How to complete this task: Exact wording is required: transcribe all the entries and leave the images out.

Saved data entries
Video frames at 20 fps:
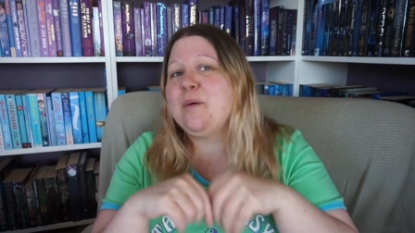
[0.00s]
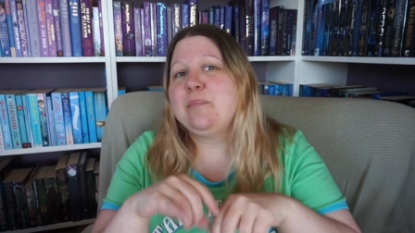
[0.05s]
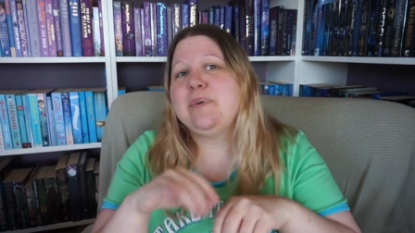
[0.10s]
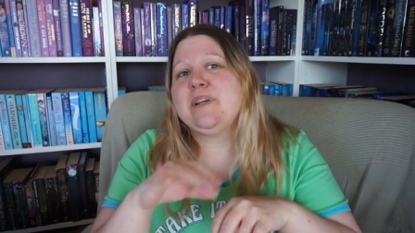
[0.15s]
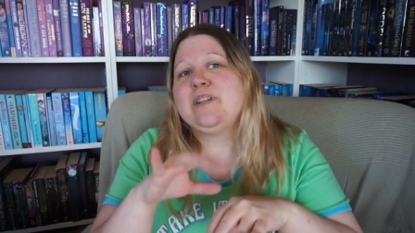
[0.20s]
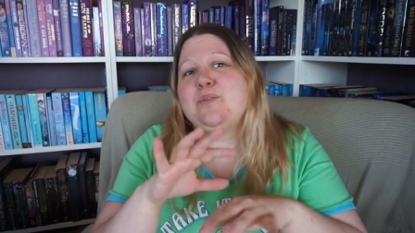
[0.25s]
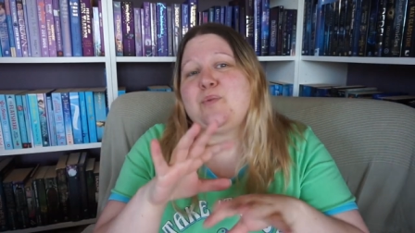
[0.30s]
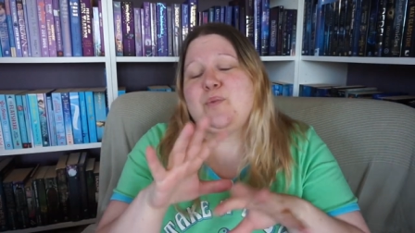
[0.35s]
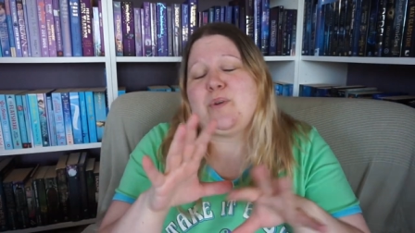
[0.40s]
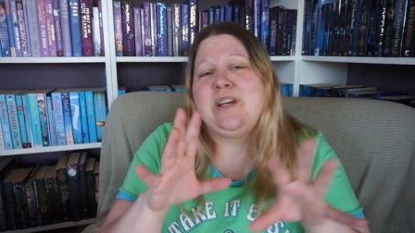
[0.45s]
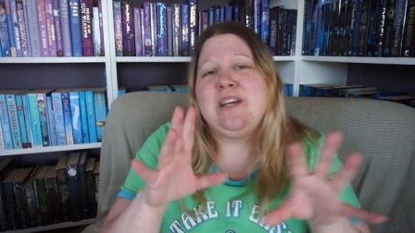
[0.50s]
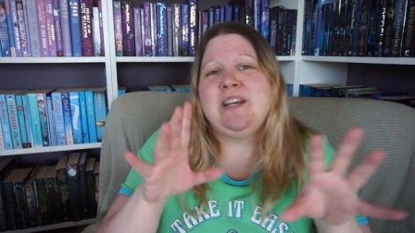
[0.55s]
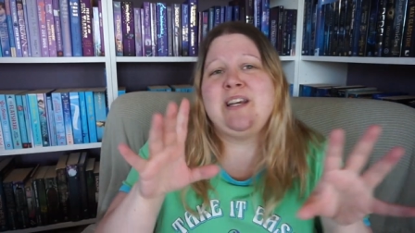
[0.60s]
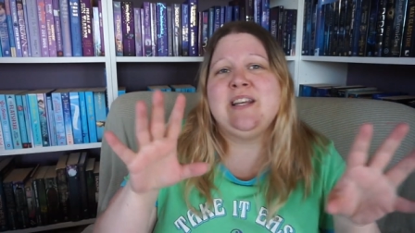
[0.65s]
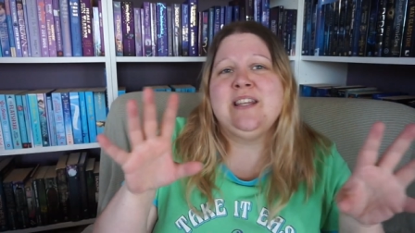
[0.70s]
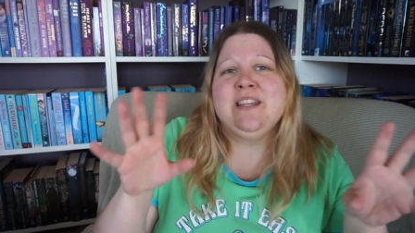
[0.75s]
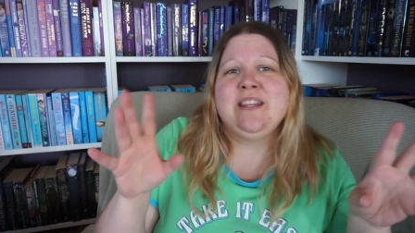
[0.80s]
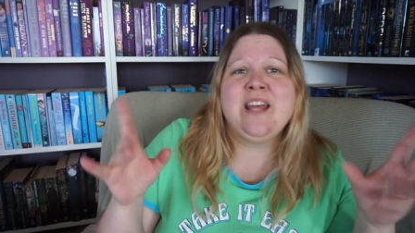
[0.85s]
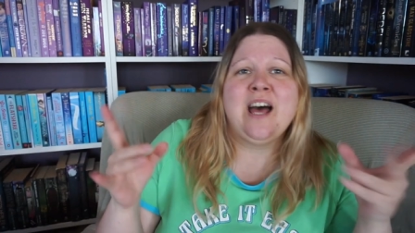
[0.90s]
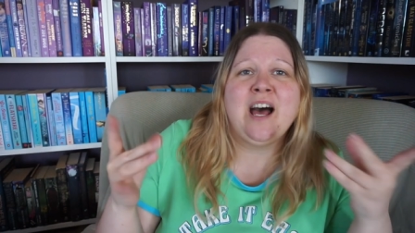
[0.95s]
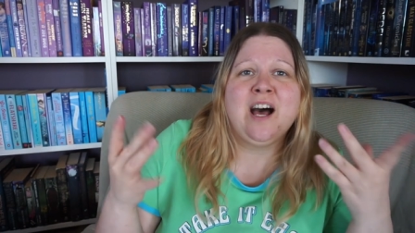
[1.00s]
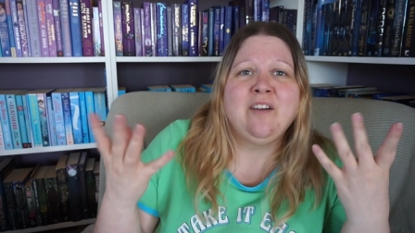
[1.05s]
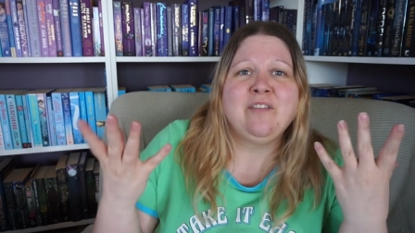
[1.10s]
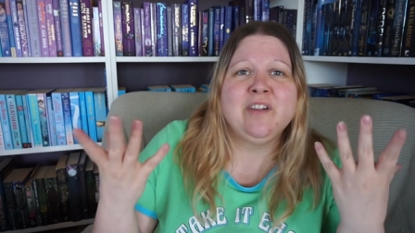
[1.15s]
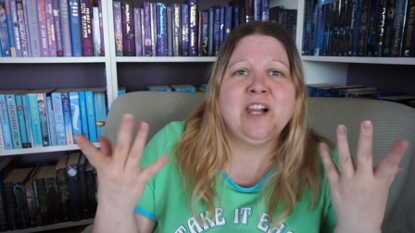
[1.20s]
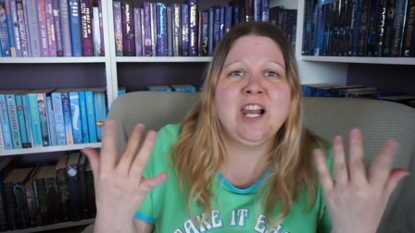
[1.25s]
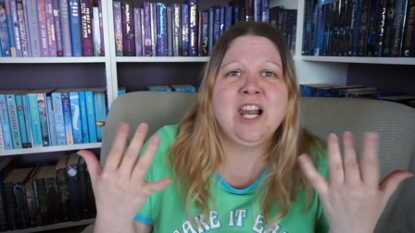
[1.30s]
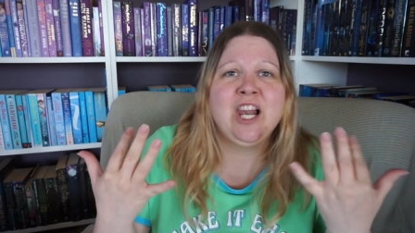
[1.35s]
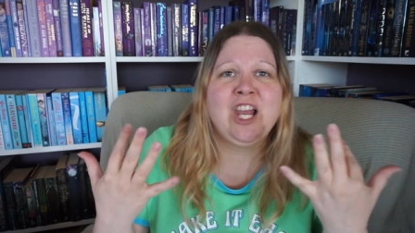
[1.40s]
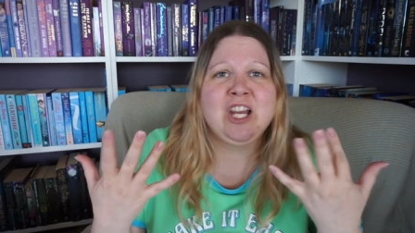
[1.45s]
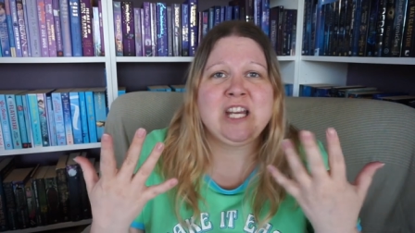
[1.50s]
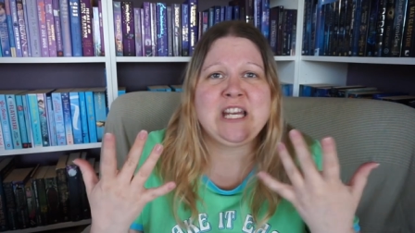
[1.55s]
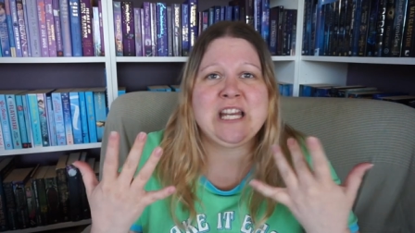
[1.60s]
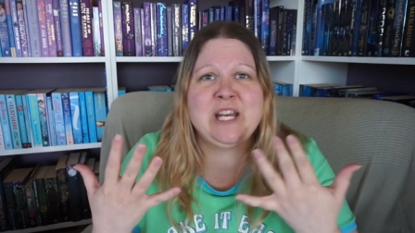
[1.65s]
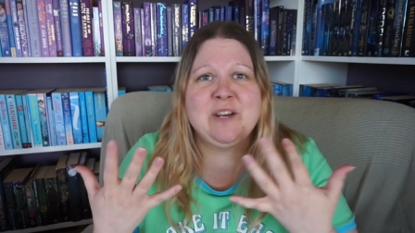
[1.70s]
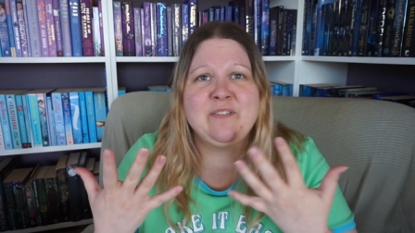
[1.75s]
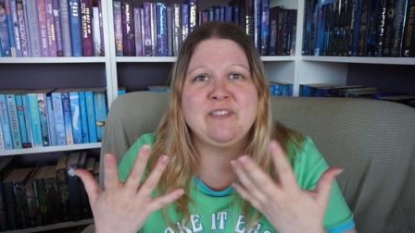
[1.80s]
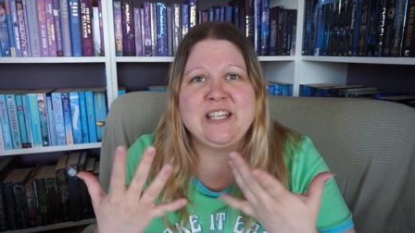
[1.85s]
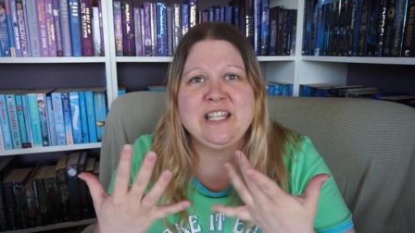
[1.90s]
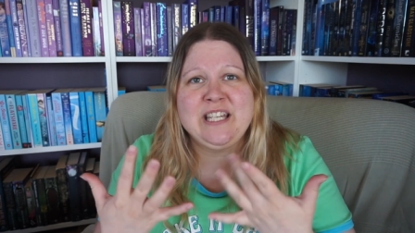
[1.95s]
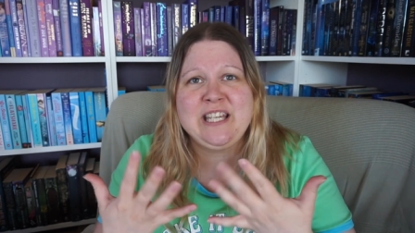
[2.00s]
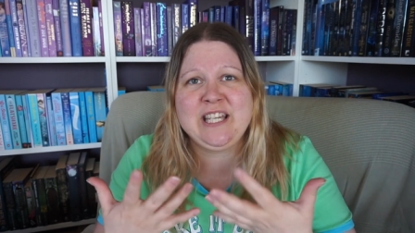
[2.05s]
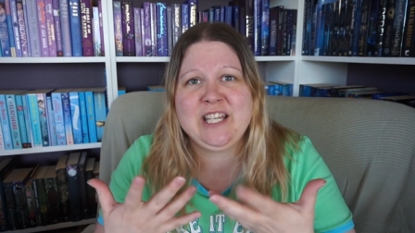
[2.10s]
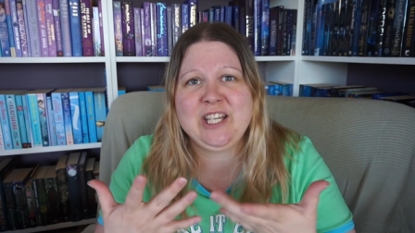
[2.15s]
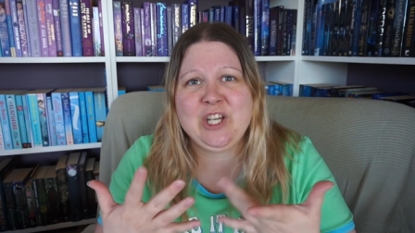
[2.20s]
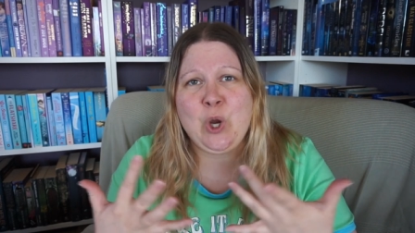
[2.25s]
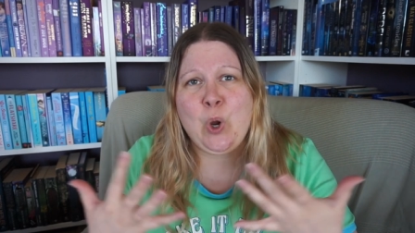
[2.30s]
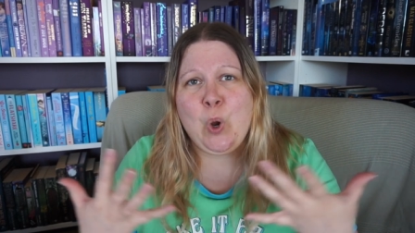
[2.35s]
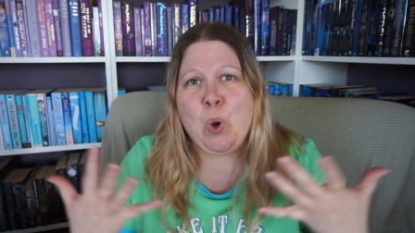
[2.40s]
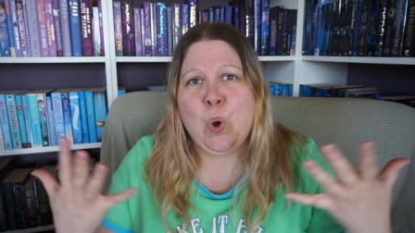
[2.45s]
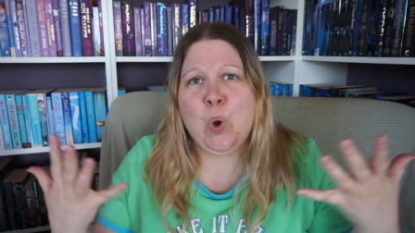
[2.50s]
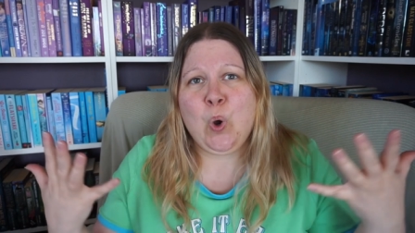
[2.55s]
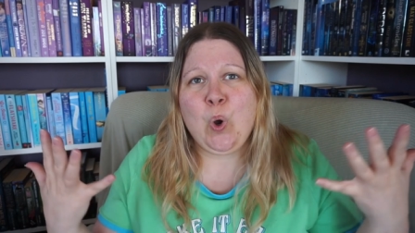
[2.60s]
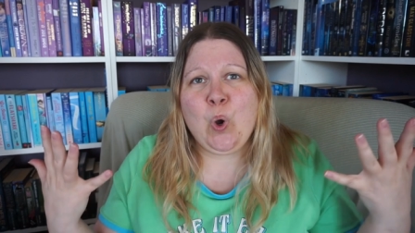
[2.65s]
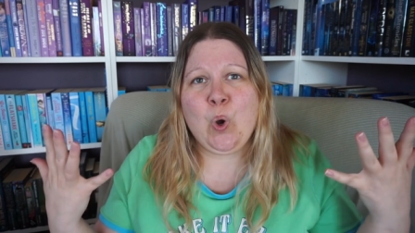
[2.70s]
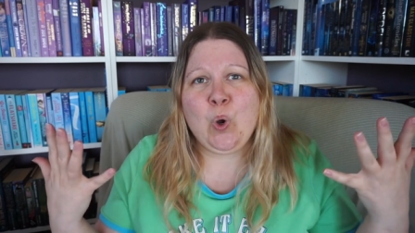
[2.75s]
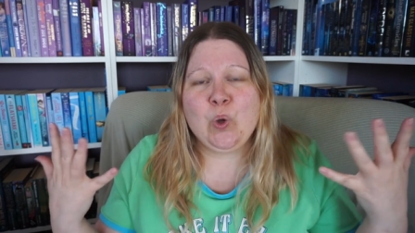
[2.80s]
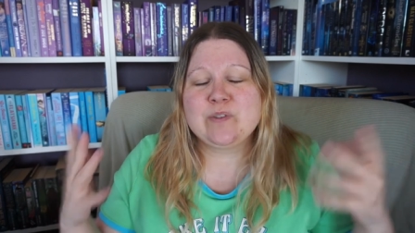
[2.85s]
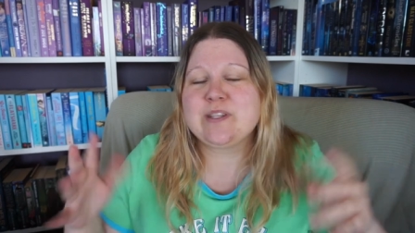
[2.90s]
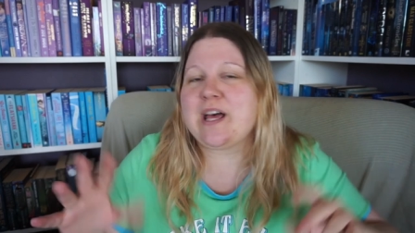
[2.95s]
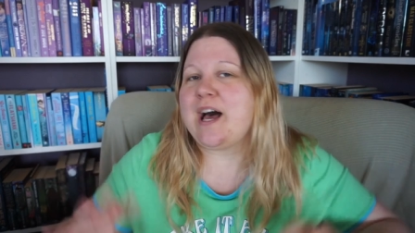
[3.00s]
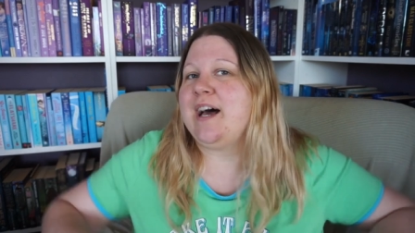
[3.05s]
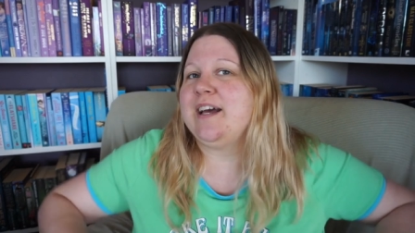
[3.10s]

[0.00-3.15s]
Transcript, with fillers: between the vloggy videos.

Answer section:
Video frames at 20 fps:
[0.00s]
[0.05s]
[0.10s]
[0.15s]
[0.20s]
[0.25s]
[0.30s]
[0.35s]
[0.40s]
[0.45s]
[0.50s]
[0.55s]
[0.60s]
[0.65s]
[0.70s]
[0.75s]
[0.80s]
[0.85s]
[0.90s]
[0.95s]
[1.00s]
[1.05s]
[1.10s]
[1.15s]
[1.20s]
[1.25s]
[1.30s]
[1.35s]
[1.40s]
[1.45s]
[1.50s]
[1.55s]
[1.60s]
[1.65s]
[1.70s]
[1.75s]
[1.80s]
[1.85s]
[1.90s]
[1.95s]
[2.00s]
[2.05s]
[2.10s]
[2.15s]
[2.20s]
[2.25s]
[2.30s]
[2.35s]
[2.40s]
[2.45s]
[2.50s]
[2.55s]
[2.60s]
[2.65s]
[2.70s]
[2.75s]
[2.80s]
[2.85s]
[2.90s]
[2.95s]
[3.00s]
[3.05s]
[3.10s]

[0.00-3.15s]
Transcript, with fillers: between the vloggy videos.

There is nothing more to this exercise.